**YOUR ASSIGNMENT**. Copy out the data word for word. The images are not part of the copy.

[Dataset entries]
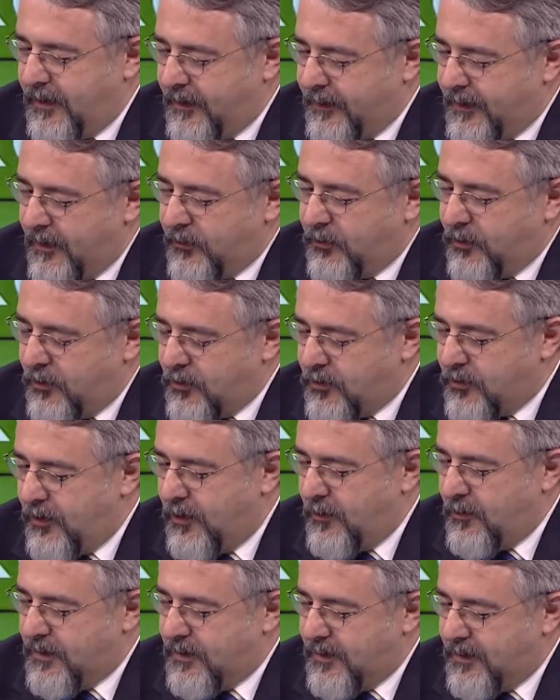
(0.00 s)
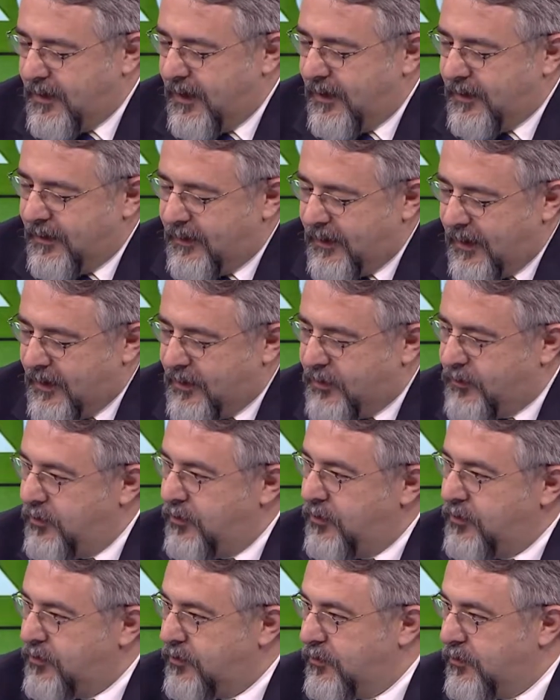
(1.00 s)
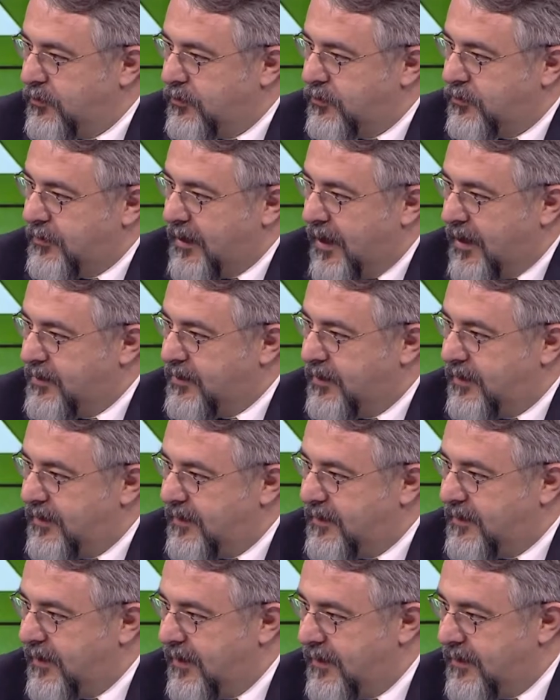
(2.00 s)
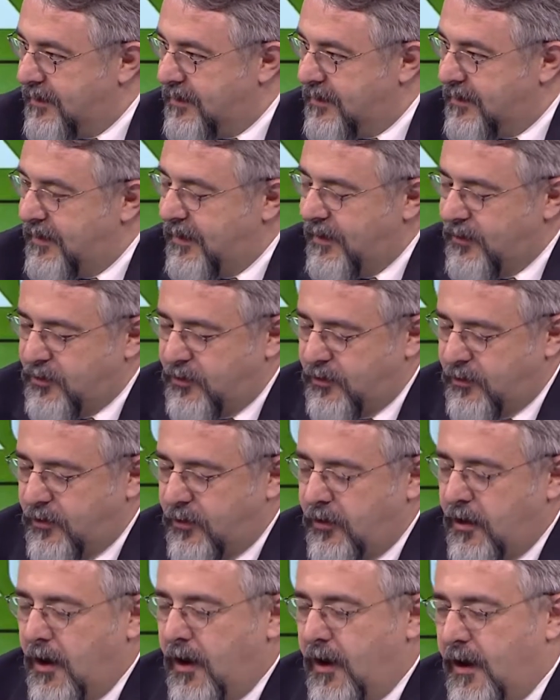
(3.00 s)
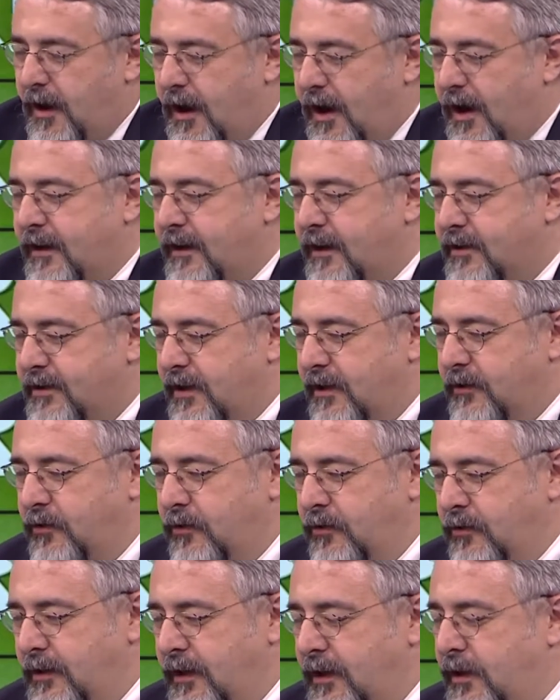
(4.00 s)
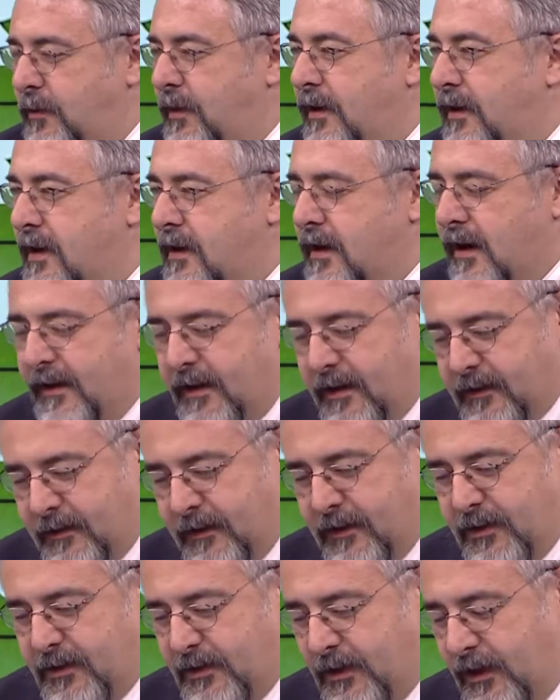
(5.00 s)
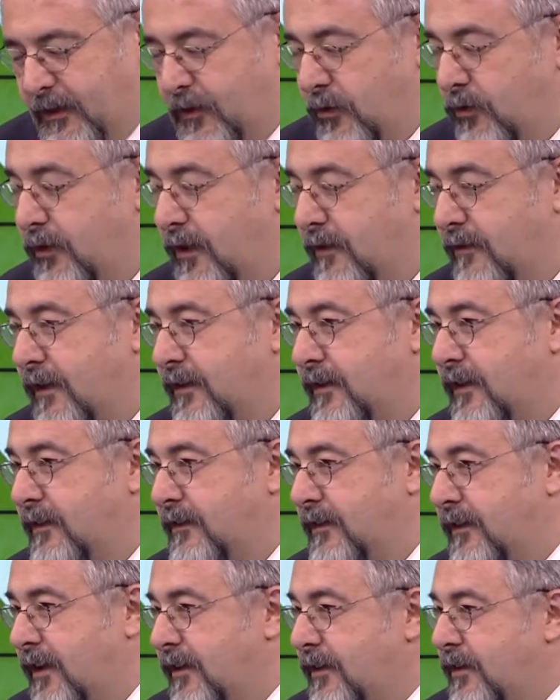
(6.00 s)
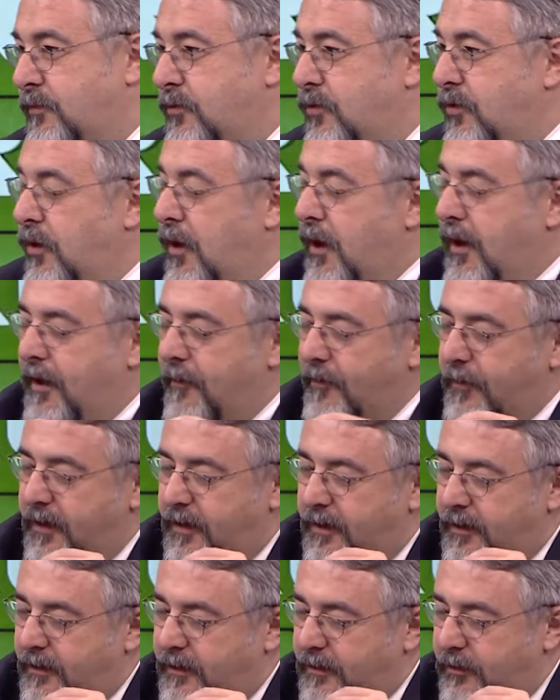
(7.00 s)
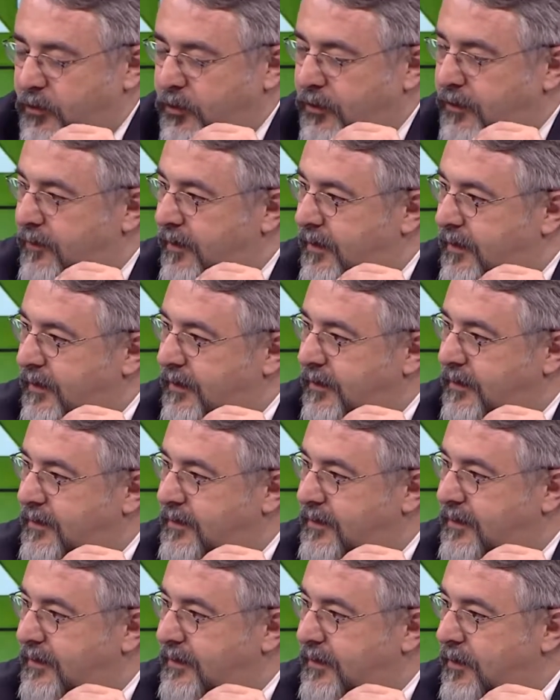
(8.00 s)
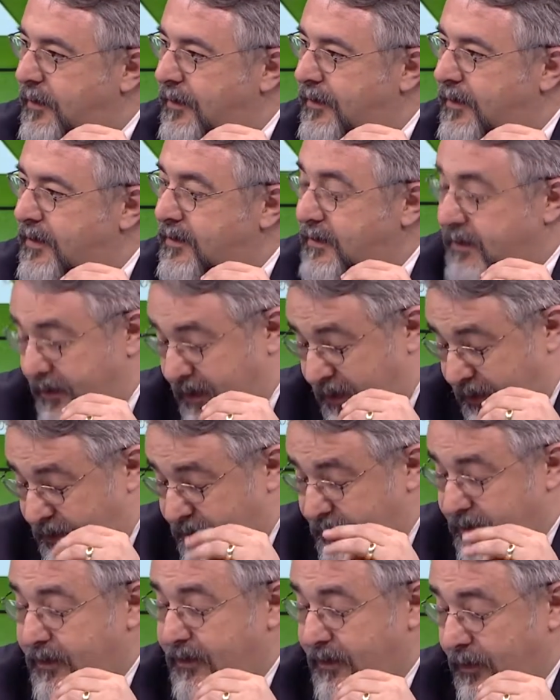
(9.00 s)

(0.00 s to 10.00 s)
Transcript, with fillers: Ne kadar doğru söylemişiz yani değiştiriyorsunuz tercih listelerinizi diye. Çünkü her geçen gün yeni bilgi kaynakları işte iki gün evvel yayınlanan da bu e, Ondan Üniveri sonra Sistem Endeksi değişti. değiştirdi.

**OUTPUT OF THE EXERCISE**.
(0.00 s)
(1.00 s)
(2.00 s)
(3.00 s)
(4.00 s)
(5.00 s)
(6.00 s)
(7.00 s)
(8.00 s)
(9.00 s)

(0.00 s to 10.00 s)
Transcript, with fillers: Ne kadar doğru söylemişiz yani değiştiriyorsunuz tercih listelerinizi diye. Çünkü her geçen gün yeni bilgi kaynakları işte iki gün evvel yayınlanan da bu e, Ondan Üniveri sonra Sistem Endeksi değişti. değiştirdi.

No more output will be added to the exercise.